- [What to do] For this exercise, reproduce the records exactly as they stand and do not carry any images over.

- [Supplied entries]
-----

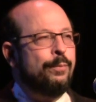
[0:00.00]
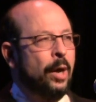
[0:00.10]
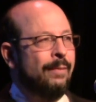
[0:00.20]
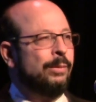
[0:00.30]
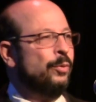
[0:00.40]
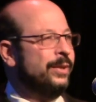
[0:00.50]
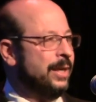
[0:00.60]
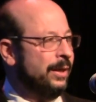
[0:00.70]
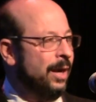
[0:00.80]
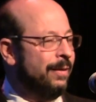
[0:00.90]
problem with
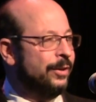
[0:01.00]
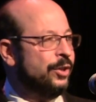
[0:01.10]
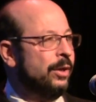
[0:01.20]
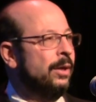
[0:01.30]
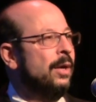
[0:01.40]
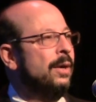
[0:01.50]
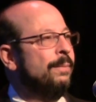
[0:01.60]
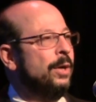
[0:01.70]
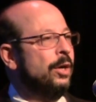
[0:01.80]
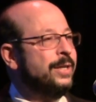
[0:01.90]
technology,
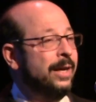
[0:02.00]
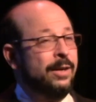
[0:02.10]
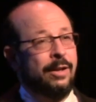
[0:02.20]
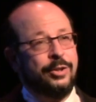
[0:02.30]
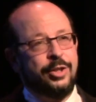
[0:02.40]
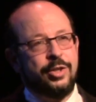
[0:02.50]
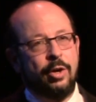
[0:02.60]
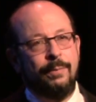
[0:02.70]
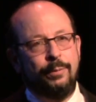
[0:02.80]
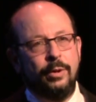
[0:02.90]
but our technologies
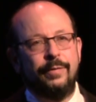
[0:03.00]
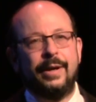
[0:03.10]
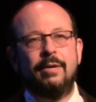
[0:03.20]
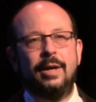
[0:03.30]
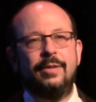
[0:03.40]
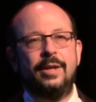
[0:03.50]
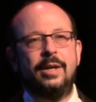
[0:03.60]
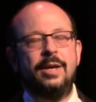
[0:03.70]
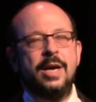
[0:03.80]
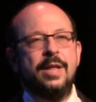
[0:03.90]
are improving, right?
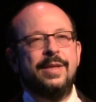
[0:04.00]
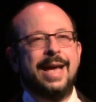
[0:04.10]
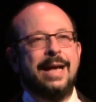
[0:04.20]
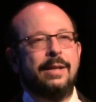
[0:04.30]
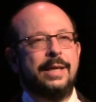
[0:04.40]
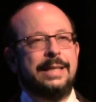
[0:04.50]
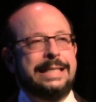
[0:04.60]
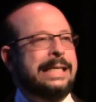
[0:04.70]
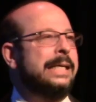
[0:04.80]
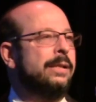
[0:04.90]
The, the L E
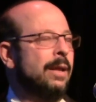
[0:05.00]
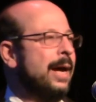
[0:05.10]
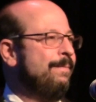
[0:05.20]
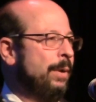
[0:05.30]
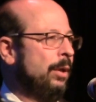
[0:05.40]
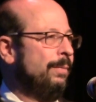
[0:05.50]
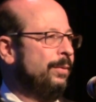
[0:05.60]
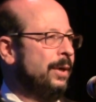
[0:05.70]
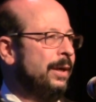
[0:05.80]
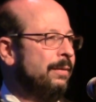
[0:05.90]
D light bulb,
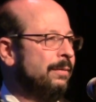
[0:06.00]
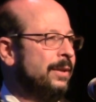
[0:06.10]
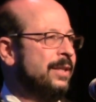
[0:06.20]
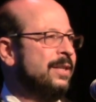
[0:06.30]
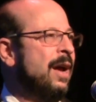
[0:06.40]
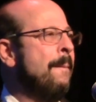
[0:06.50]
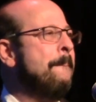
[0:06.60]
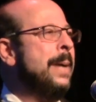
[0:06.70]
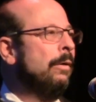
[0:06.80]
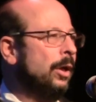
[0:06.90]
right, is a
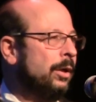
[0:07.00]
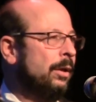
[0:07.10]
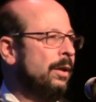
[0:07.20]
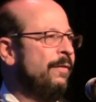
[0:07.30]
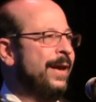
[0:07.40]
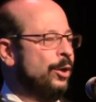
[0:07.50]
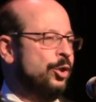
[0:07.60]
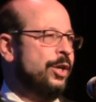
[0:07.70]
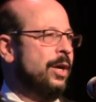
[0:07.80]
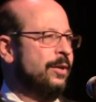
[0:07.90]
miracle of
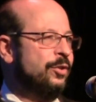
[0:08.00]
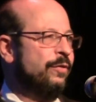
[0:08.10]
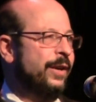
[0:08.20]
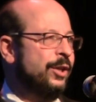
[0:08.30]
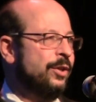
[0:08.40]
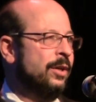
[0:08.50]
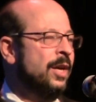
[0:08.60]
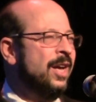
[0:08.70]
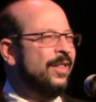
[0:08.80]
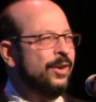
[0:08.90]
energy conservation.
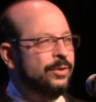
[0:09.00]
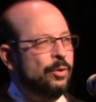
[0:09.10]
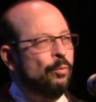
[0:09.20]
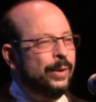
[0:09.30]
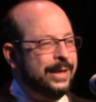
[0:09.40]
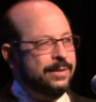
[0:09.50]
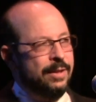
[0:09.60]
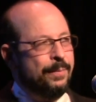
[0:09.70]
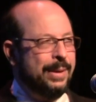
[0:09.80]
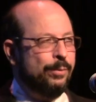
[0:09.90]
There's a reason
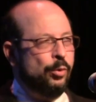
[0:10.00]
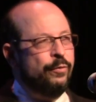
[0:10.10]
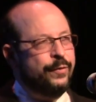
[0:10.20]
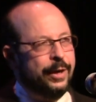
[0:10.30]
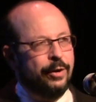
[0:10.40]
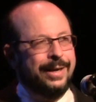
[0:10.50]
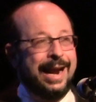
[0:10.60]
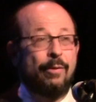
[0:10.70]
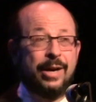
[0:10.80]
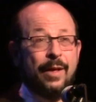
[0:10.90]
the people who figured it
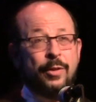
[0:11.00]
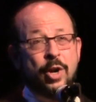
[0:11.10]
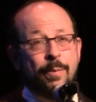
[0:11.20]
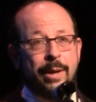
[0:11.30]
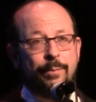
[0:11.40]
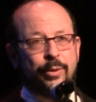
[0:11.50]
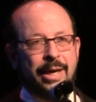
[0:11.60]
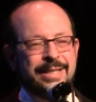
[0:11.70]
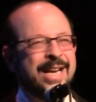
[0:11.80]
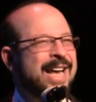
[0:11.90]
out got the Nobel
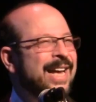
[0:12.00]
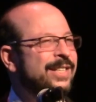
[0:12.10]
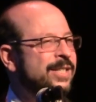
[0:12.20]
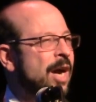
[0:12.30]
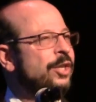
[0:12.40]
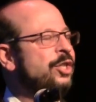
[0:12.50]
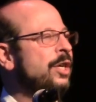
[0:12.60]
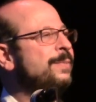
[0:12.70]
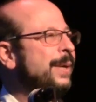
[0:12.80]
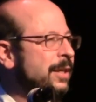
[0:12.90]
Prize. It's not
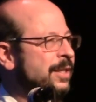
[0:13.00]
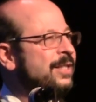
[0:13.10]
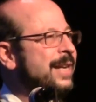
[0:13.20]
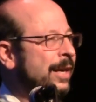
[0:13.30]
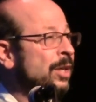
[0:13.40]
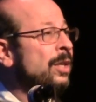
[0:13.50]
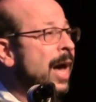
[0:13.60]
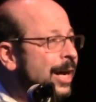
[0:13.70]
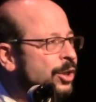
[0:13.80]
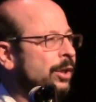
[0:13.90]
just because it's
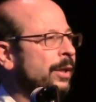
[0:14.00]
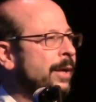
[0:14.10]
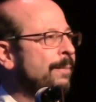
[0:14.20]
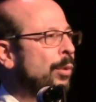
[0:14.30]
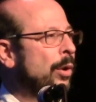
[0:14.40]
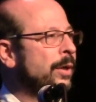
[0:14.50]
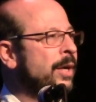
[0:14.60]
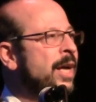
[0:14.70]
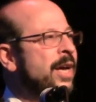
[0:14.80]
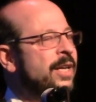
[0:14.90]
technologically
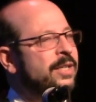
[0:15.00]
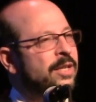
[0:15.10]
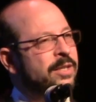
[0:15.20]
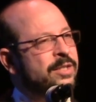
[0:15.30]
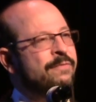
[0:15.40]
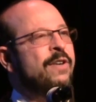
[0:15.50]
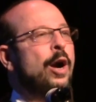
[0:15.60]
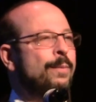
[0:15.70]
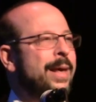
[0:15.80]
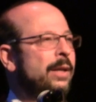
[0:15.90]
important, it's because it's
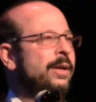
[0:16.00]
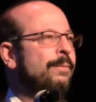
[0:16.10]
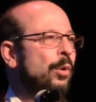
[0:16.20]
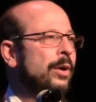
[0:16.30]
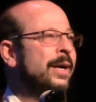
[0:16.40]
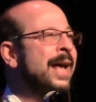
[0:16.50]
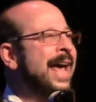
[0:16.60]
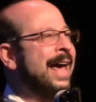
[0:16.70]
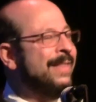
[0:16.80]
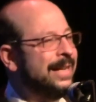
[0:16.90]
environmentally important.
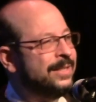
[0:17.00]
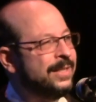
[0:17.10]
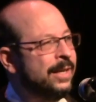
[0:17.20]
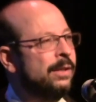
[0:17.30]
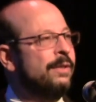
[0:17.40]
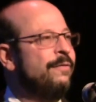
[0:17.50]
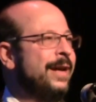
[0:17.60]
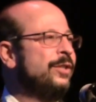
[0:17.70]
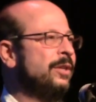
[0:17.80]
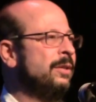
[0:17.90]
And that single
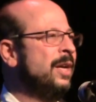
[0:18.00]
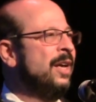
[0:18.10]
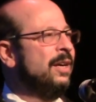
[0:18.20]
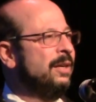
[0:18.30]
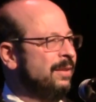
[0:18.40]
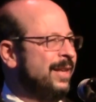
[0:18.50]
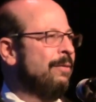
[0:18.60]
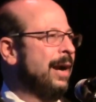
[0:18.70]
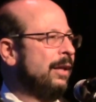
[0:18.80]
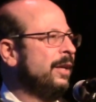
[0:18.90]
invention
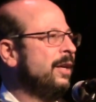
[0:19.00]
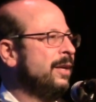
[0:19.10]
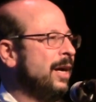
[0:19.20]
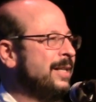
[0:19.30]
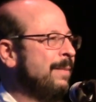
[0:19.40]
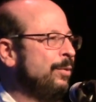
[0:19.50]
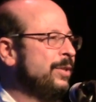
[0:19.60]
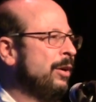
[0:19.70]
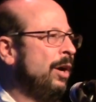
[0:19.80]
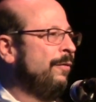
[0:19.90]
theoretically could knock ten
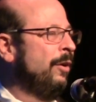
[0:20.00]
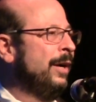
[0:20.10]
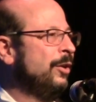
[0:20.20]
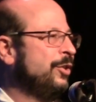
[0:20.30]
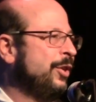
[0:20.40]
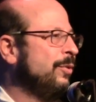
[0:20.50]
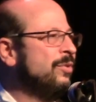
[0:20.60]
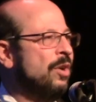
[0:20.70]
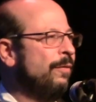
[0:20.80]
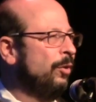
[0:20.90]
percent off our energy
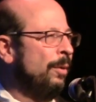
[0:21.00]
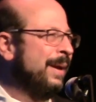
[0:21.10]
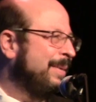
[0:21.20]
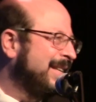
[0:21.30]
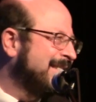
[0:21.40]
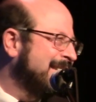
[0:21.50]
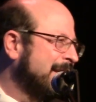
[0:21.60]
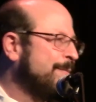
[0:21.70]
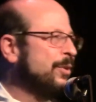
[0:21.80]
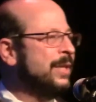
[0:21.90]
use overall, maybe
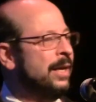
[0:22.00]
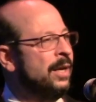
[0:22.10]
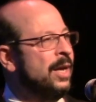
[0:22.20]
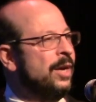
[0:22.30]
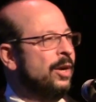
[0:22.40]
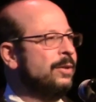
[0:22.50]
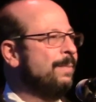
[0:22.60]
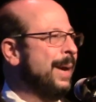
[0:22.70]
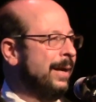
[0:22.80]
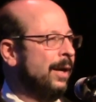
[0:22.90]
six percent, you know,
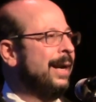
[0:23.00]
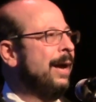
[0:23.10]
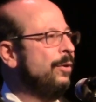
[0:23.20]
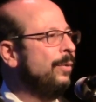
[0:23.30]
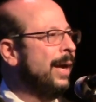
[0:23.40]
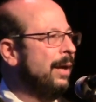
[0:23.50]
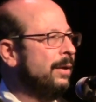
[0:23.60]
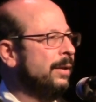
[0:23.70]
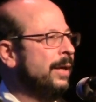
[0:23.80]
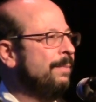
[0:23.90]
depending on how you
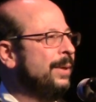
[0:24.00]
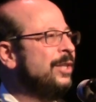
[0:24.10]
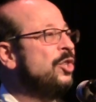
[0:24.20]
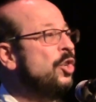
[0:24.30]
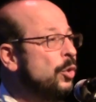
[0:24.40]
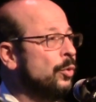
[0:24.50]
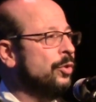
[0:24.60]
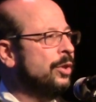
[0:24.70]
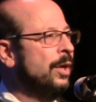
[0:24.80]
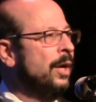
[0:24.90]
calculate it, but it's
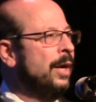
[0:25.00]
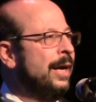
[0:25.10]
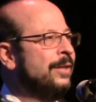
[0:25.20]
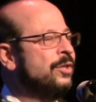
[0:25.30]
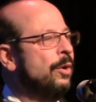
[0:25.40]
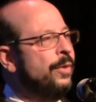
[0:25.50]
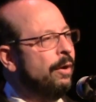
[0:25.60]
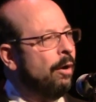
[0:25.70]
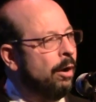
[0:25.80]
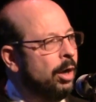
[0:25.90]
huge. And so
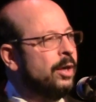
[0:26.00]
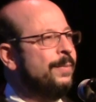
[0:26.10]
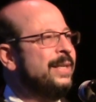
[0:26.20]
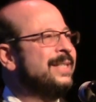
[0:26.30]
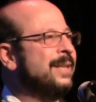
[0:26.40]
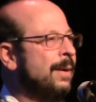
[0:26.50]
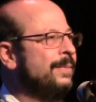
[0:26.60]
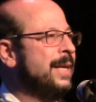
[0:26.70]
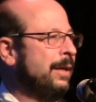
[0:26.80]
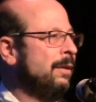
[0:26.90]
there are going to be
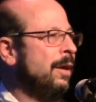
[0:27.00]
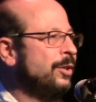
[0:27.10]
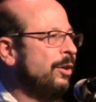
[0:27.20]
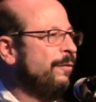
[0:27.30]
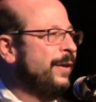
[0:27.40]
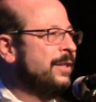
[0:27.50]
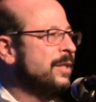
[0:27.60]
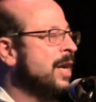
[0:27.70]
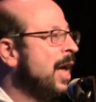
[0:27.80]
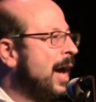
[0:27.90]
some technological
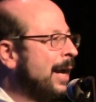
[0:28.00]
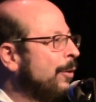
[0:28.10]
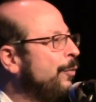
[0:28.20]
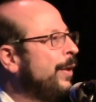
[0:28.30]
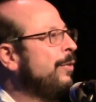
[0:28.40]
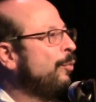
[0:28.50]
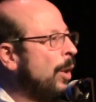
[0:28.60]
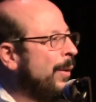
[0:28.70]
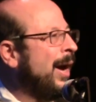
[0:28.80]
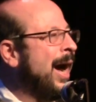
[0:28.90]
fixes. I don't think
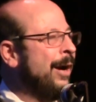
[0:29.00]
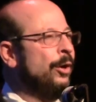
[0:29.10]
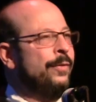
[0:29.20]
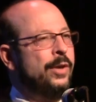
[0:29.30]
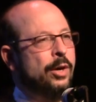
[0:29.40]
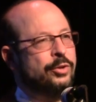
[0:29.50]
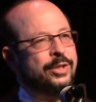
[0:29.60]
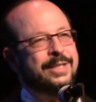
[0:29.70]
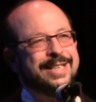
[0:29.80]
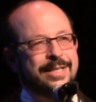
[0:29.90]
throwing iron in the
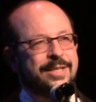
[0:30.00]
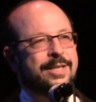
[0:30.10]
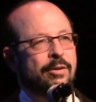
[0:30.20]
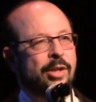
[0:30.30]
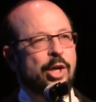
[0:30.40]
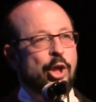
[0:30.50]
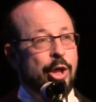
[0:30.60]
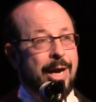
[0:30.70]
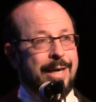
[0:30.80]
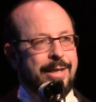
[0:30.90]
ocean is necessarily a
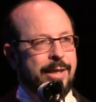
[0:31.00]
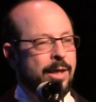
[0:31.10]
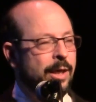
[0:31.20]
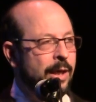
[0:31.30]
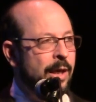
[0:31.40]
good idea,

-----

- [Answer to the problem]
[0:00.00]
[0:00.10]
[0:00.20]
[0:00.30]
[0:00.40]
[0:00.50]
[0:00.60]
[0:00.70]
[0:00.80]
[0:00.90]
problem with
[0:01.00]
[0:01.10]
[0:01.20]
[0:01.30]
[0:01.40]
[0:01.50]
[0:01.60]
[0:01.70]
[0:01.80]
[0:01.90]
technology,
[0:02.00]
[0:02.10]
[0:02.20]
[0:02.30]
[0:02.40]
[0:02.50]
[0:02.60]
[0:02.70]
[0:02.80]
[0:02.90]
but our technologies
[0:03.00]
[0:03.10]
[0:03.20]
[0:03.30]
[0:03.40]
[0:03.50]
[0:03.60]
[0:03.70]
[0:03.80]
[0:03.90]
are improving, right?
[0:04.00]
[0:04.10]
[0:04.20]
[0:04.30]
[0:04.40]
[0:04.50]
[0:04.60]
[0:04.70]
[0:04.80]
[0:04.90]
The, the L E
[0:05.00]
[0:05.10]
[0:05.20]
[0:05.30]
[0:05.40]
[0:05.50]
[0:05.60]
[0:05.70]
[0:05.80]
[0:05.90]
D light bulb,
[0:06.00]
[0:06.10]
[0:06.20]
[0:06.30]
[0:06.40]
[0:06.50]
[0:06.60]
[0:06.70]
[0:06.80]
[0:06.90]
right, is a
[0:07.00]
[0:07.10]
[0:07.20]
[0:07.30]
[0:07.40]
[0:07.50]
[0:07.60]
[0:07.70]
[0:07.80]
[0:07.90]
miracle of
[0:08.00]
[0:08.10]
[0:08.20]
[0:08.30]
[0:08.40]
[0:08.50]
[0:08.60]
[0:08.70]
[0:08.80]
[0:08.90]
energy conservation.
[0:09.00]
[0:09.10]
[0:09.20]
[0:09.30]
[0:09.40]
[0:09.50]
[0:09.60]
[0:09.70]
[0:09.80]
[0:09.90]
There's a reason
[0:10.00]
[0:10.10]
[0:10.20]
[0:10.30]
[0:10.40]
[0:10.50]
[0:10.60]
[0:10.70]
[0:10.80]
[0:10.90]
the people who figured it
[0:11.00]
[0:11.10]
[0:11.20]
[0:11.30]
[0:11.40]
[0:11.50]
[0:11.60]
[0:11.70]
[0:11.80]
[0:11.90]
out got the Nobel
[0:12.00]
[0:12.10]
[0:12.20]
[0:12.30]
[0:12.40]
[0:12.50]
[0:12.60]
[0:12.70]
[0:12.80]
[0:12.90]
Prize. It's not
[0:13.00]
[0:13.10]
[0:13.20]
[0:13.30]
[0:13.40]
[0:13.50]
[0:13.60]
[0:13.70]
[0:13.80]
[0:13.90]
just because it's
[0:14.00]
[0:14.10]
[0:14.20]
[0:14.30]
[0:14.40]
[0:14.50]
[0:14.60]
[0:14.70]
[0:14.80]
[0:14.90]
technologically
[0:15.00]
[0:15.10]
[0:15.20]
[0:15.30]
[0:15.40]
[0:15.50]
[0:15.60]
[0:15.70]
[0:15.80]
[0:15.90]
important, it's because it's
[0:16.00]
[0:16.10]
[0:16.20]
[0:16.30]
[0:16.40]
[0:16.50]
[0:16.60]
[0:16.70]
[0:16.80]
[0:16.90]
environmentally important.
[0:17.00]
[0:17.10]
[0:17.20]
[0:17.30]
[0:17.40]
[0:17.50]
[0:17.60]
[0:17.70]
[0:17.80]
[0:17.90]
And that single
[0:18.00]
[0:18.10]
[0:18.20]
[0:18.30]
[0:18.40]
[0:18.50]
[0:18.60]
[0:18.70]
[0:18.80]
[0:18.90]
invention
[0:19.00]
[0:19.10]
[0:19.20]
[0:19.30]
[0:19.40]
[0:19.50]
[0:19.60]
[0:19.70]
[0:19.80]
[0:19.90]
theoretically could knock ten
[0:20.00]
[0:20.10]
[0:20.20]
[0:20.30]
[0:20.40]
[0:20.50]
[0:20.60]
[0:20.70]
[0:20.80]
[0:20.90]
percent off our energy
[0:21.00]
[0:21.10]
[0:21.20]
[0:21.30]
[0:21.40]
[0:21.50]
[0:21.60]
[0:21.70]
[0:21.80]
[0:21.90]
use overall, maybe
[0:22.00]
[0:22.10]
[0:22.20]
[0:22.30]
[0:22.40]
[0:22.50]
[0:22.60]
[0:22.70]
[0:22.80]
[0:22.90]
six percent, you know,
[0:23.00]
[0:23.10]
[0:23.20]
[0:23.30]
[0:23.40]
[0:23.50]
[0:23.60]
[0:23.70]
[0:23.80]
[0:23.90]
depending on how you
[0:24.00]
[0:24.10]
[0:24.20]
[0:24.30]
[0:24.40]
[0:24.50]
[0:24.60]
[0:24.70]
[0:24.80]
[0:24.90]
calculate it, but it's
[0:25.00]
[0:25.10]
[0:25.20]
[0:25.30]
[0:25.40]
[0:25.50]
[0:25.60]
[0:25.70]
[0:25.80]
[0:25.90]
huge. And so
[0:26.00]
[0:26.10]
[0:26.20]
[0:26.30]
[0:26.40]
[0:26.50]
[0:26.60]
[0:26.70]
[0:26.80]
[0:26.90]
there are going to be
[0:27.00]
[0:27.10]
[0:27.20]
[0:27.30]
[0:27.40]
[0:27.50]
[0:27.60]
[0:27.70]
[0:27.80]
[0:27.90]
some technological
[0:28.00]
[0:28.10]
[0:28.20]
[0:28.30]
[0:28.40]
[0:28.50]
[0:28.60]
[0:28.70]
[0:28.80]
[0:28.90]
fixes. I don't think
[0:29.00]
[0:29.10]
[0:29.20]
[0:29.30]
[0:29.40]
[0:29.50]
[0:29.60]
[0:29.70]
[0:29.80]
[0:29.90]
throwing iron in the
[0:30.00]
[0:30.10]
[0:30.20]
[0:30.30]
[0:30.40]
[0:30.50]
[0:30.60]
[0:30.70]
[0:30.80]
[0:30.90]
ocean is necessarily a
[0:31.00]
[0:31.10]
[0:31.20]
[0:31.30]
[0:31.40]
good idea,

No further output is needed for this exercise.